-- Given information follows --

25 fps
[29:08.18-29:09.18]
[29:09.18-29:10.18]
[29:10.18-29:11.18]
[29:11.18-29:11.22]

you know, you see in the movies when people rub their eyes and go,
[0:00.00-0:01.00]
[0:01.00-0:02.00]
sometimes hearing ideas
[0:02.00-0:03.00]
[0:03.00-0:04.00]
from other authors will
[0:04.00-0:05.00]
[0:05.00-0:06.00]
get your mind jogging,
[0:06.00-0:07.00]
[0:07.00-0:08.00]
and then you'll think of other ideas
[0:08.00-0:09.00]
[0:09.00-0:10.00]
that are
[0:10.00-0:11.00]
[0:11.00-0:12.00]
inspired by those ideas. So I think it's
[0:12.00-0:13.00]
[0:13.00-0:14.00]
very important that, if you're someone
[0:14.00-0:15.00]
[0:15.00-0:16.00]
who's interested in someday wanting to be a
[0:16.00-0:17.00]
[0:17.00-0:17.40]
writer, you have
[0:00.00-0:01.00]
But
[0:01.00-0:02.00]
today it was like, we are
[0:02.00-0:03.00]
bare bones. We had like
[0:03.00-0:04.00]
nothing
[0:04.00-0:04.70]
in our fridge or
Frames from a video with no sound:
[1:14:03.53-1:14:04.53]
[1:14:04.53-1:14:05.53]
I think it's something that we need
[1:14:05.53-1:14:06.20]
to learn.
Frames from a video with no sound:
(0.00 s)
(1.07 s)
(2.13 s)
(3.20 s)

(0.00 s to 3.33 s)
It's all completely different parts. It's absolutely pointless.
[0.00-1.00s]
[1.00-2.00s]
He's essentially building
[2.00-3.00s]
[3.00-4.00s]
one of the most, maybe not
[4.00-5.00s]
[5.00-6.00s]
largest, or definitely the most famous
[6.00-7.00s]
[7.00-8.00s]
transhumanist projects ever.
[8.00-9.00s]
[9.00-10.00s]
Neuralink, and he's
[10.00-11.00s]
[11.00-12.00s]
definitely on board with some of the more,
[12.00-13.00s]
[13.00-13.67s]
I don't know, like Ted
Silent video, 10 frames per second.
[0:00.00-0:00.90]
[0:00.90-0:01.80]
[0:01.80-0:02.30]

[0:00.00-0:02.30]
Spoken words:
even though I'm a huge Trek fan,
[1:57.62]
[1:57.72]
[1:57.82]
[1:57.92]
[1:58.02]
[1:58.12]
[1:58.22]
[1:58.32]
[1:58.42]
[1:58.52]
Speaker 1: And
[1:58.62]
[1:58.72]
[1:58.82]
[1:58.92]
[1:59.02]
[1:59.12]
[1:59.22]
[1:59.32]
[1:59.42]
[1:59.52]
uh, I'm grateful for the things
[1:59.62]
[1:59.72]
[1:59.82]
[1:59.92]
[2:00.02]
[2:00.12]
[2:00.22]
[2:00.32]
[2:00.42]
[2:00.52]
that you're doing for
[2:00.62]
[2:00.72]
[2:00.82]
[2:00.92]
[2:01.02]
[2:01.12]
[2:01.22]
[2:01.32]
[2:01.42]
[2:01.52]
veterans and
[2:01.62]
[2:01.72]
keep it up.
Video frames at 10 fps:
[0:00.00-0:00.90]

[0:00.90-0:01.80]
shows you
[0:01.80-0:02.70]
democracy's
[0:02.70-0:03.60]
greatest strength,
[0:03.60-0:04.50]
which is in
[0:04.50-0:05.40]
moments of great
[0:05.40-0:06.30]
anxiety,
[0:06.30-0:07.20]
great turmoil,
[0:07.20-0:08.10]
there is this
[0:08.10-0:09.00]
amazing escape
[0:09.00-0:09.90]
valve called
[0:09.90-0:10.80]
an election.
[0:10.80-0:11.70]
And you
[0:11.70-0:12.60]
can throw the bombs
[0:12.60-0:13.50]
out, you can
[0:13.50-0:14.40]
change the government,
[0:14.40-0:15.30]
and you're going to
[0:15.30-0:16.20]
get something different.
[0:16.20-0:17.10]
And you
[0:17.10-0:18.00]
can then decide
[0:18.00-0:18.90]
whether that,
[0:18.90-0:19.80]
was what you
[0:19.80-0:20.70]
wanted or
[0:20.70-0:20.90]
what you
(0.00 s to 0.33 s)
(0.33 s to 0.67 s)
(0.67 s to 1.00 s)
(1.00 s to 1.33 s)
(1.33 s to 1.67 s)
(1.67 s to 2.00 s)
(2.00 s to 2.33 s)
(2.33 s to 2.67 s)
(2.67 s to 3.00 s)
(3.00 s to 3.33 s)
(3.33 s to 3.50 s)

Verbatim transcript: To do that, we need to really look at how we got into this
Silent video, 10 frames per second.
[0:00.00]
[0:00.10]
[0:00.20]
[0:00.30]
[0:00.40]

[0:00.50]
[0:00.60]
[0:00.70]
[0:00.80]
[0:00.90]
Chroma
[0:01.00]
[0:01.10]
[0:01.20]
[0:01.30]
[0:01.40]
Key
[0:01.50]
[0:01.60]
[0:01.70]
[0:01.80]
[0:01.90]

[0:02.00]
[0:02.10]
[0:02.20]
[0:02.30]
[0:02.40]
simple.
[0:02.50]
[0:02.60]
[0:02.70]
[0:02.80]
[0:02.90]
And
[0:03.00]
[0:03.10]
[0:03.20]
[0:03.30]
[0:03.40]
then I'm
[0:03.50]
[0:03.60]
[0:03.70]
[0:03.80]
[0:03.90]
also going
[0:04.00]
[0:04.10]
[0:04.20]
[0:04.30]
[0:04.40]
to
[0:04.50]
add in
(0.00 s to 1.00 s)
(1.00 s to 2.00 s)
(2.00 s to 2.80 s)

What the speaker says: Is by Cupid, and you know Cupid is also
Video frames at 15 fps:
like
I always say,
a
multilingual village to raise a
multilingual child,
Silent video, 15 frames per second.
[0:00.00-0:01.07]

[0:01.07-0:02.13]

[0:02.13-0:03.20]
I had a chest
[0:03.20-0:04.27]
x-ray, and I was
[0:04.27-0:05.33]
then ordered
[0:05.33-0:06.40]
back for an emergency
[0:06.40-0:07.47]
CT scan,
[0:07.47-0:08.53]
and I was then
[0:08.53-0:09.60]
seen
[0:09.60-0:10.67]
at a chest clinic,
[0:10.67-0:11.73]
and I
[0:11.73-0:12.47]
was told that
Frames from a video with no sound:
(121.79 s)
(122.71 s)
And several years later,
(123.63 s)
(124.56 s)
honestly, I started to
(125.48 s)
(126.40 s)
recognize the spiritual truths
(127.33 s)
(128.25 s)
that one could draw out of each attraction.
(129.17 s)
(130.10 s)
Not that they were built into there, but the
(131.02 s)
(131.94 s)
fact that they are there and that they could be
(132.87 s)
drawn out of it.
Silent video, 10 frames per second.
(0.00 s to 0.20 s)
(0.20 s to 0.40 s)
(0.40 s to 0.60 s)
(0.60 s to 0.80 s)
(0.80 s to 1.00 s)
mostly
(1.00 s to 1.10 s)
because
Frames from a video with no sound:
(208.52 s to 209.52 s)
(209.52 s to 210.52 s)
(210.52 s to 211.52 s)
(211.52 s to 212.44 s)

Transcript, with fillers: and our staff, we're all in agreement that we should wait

-- Given information concluded --

Your assignment: Once you have read the entries, write them all out again exactly.

Your response:
25 fps
[29:08.18-29:09.18]
[29:09.18-29:10.18]
[29:10.18-29:11.18]
[29:11.18-29:11.22]

you know, you see in the movies when people rub their eyes and go,
[0:00.00-0:01.00]
[0:01.00-0:02.00]
sometimes hearing ideas
[0:02.00-0:03.00]
[0:03.00-0:04.00]
from other authors will
[0:04.00-0:05.00]
[0:05.00-0:06.00]
get your mind jogging,
[0:06.00-0:07.00]
[0:07.00-0:08.00]
and then you'll think of other ideas
[0:08.00-0:09.00]
[0:09.00-0:10.00]
that are
[0:10.00-0:11.00]
[0:11.00-0:12.00]
inspired by those ideas. So I think it's
[0:12.00-0:13.00]
[0:13.00-0:14.00]
very important that, if you're someone
[0:14.00-0:15.00]
[0:15.00-0:16.00]
who's interested in someday wanting to be a
[0:16.00-0:17.00]
[0:17.00-0:17.40]
writer, you have
[0:00.00-0:01.00]
But
[0:01.00-0:02.00]
today it was like, we are
[0:02.00-0:03.00]
bare bones. We had like
[0:03.00-0:04.00]
nothing
[0:04.00-0:04.70]
in our fridge or
Frames from a video with no sound:
[1:14:03.53-1:14:04.53]
[1:14:04.53-1:14:05.53]
I think it's something that we need
[1:14:05.53-1:14:06.20]
to learn.
Frames from a video with no sound:
(0.00 s)
(1.07 s)
(2.13 s)
(3.20 s)

(0.00 s to 3.33 s)
It's all completely different parts. It's absolutely pointless.
[0.00-1.00s]
[1.00-2.00s]
He's essentially building
[2.00-3.00s]
[3.00-4.00s]
one of the most, maybe not
[4.00-5.00s]
[5.00-6.00s]
largest, or definitely the most famous
[6.00-7.00s]
[7.00-8.00s]
transhumanist projects ever.
[8.00-9.00s]
[9.00-10.00s]
Neuralink, and he's
[10.00-11.00s]
[11.00-12.00s]
definitely on board with some of the more,
[12.00-13.00s]
[13.00-13.67s]
I don't know, like Ted
Silent video, 10 frames per second.
[0:00.00-0:00.90]
[0:00.90-0:01.80]
[0:01.80-0:02.30]

[0:00.00-0:02.30]
Spoken words:
even though I'm a huge Trek fan,
[1:57.62]
[1:57.72]
[1:57.82]
[1:57.92]
[1:58.02]
[1:58.12]
[1:58.22]
[1:58.32]
[1:58.42]
[1:58.52]
Speaker 1: And
[1:58.62]
[1:58.72]
[1:58.82]
[1:58.92]
[1:59.02]
[1:59.12]
[1:59.22]
[1:59.32]
[1:59.42]
[1:59.52]
uh, I'm grateful for the things
[1:59.62]
[1:59.72]
[1:59.82]
[1:59.92]
[2:00.02]
[2:00.12]
[2:00.22]
[2:00.32]
[2:00.42]
[2:00.52]
that you're doing for
[2:00.62]
[2:00.72]
[2:00.82]
[2:00.92]
[2:01.02]
[2:01.12]
[2:01.22]
[2:01.32]
[2:01.42]
[2:01.52]
veterans and
[2:01.62]
[2:01.72]
keep it up.
Video frames at 10 fps:
[0:00.00-0:00.90]

[0:00.90-0:01.80]
shows you
[0:01.80-0:02.70]
democracy's
[0:02.70-0:03.60]
greatest strength,
[0:03.60-0:04.50]
which is in
[0:04.50-0:05.40]
moments of great
[0:05.40-0:06.30]
anxiety,
[0:06.30-0:07.20]
great turmoil,
[0:07.20-0:08.10]
there is this
[0:08.10-0:09.00]
amazing escape
[0:09.00-0:09.90]
valve called
[0:09.90-0:10.80]
an election.
[0:10.80-0:11.70]
And you
[0:11.70-0:12.60]
can throw the bombs
[0:12.60-0:13.50]
out, you can
[0:13.50-0:14.40]
change the government,
[0:14.40-0:15.30]
and you're going to
[0:15.30-0:16.20]
get something different.
[0:16.20-0:17.10]
And you
[0:17.10-0:18.00]
can then decide
[0:18.00-0:18.90]
whether that,
[0:18.90-0:19.80]
was what you
[0:19.80-0:20.70]
wanted or
[0:20.70-0:20.90]
what you
(0.00 s to 0.33 s)
(0.33 s to 0.67 s)
(0.67 s to 1.00 s)
(1.00 s to 1.33 s)
(1.33 s to 1.67 s)
(1.67 s to 2.00 s)
(2.00 s to 2.33 s)
(2.33 s to 2.67 s)
(2.67 s to 3.00 s)
(3.00 s to 3.33 s)
(3.33 s to 3.50 s)

Verbatim transcript: To do that, we need to really look at how we got into this
Silent video, 10 frames per second.
[0:00.00]
[0:00.10]
[0:00.20]
[0:00.30]
[0:00.40]

[0:00.50]
[0:00.60]
[0:00.70]
[0:00.80]
[0:00.90]
Chroma
[0:01.00]
[0:01.10]
[0:01.20]
[0:01.30]
[0:01.40]
Key
[0:01.50]
[0:01.60]
[0:01.70]
[0:01.80]
[0:01.90]

[0:02.00]
[0:02.10]
[0:02.20]
[0:02.30]
[0:02.40]
simple.
[0:02.50]
[0:02.60]
[0:02.70]
[0:02.80]
[0:02.90]
And
[0:03.00]
[0:03.10]
[0:03.20]
[0:03.30]
[0:03.40]
then I'm
[0:03.50]
[0:03.60]
[0:03.70]
[0:03.80]
[0:03.90]
also going
[0:04.00]
[0:04.10]
[0:04.20]
[0:04.30]
[0:04.40]
to
[0:04.50]
add in
(0.00 s to 1.00 s)
(1.00 s to 2.00 s)
(2.00 s to 2.80 s)

What the speaker says: Is by Cupid, and you know Cupid is also
Video frames at 15 fps:
like
I always say,
a
multilingual village to raise a
multilingual child,
Silent video, 15 frames per second.
[0:00.00-0:01.07]

[0:01.07-0:02.13]

[0:02.13-0:03.20]
I had a chest
[0:03.20-0:04.27]
x-ray, and I was
[0:04.27-0:05.33]
then ordered
[0:05.33-0:06.40]
back for an emergency
[0:06.40-0:07.47]
CT scan,
[0:07.47-0:08.53]
and I was then
[0:08.53-0:09.60]
seen
[0:09.60-0:10.67]
at a chest clinic,
[0:10.67-0:11.73]
and I
[0:11.73-0:12.47]
was told that
Frames from a video with no sound:
(121.79 s)
(122.71 s)
And several years later,
(123.63 s)
(124.56 s)
honestly, I started to
(125.48 s)
(126.40 s)
recognize the spiritual truths
(127.33 s)
(128.25 s)
that one could draw out of each attraction.
(129.17 s)
(130.10 s)
Not that they were built into there, but the
(131.02 s)
(131.94 s)
fact that they are there and that they could be
(132.87 s)
drawn out of it.
Silent video, 10 frames per second.
(0.00 s to 0.20 s)
(0.20 s to 0.40 s)
(0.40 s to 0.60 s)
(0.60 s to 0.80 s)
(0.80 s to 1.00 s)
mostly
(1.00 s to 1.10 s)
because
Frames from a video with no sound:
(208.52 s to 209.52 s)
(209.52 s to 210.52 s)
(210.52 s to 211.52 s)
(211.52 s to 212.44 s)

Transcript, with fillers: and our staff, we're all in agreement that we should wait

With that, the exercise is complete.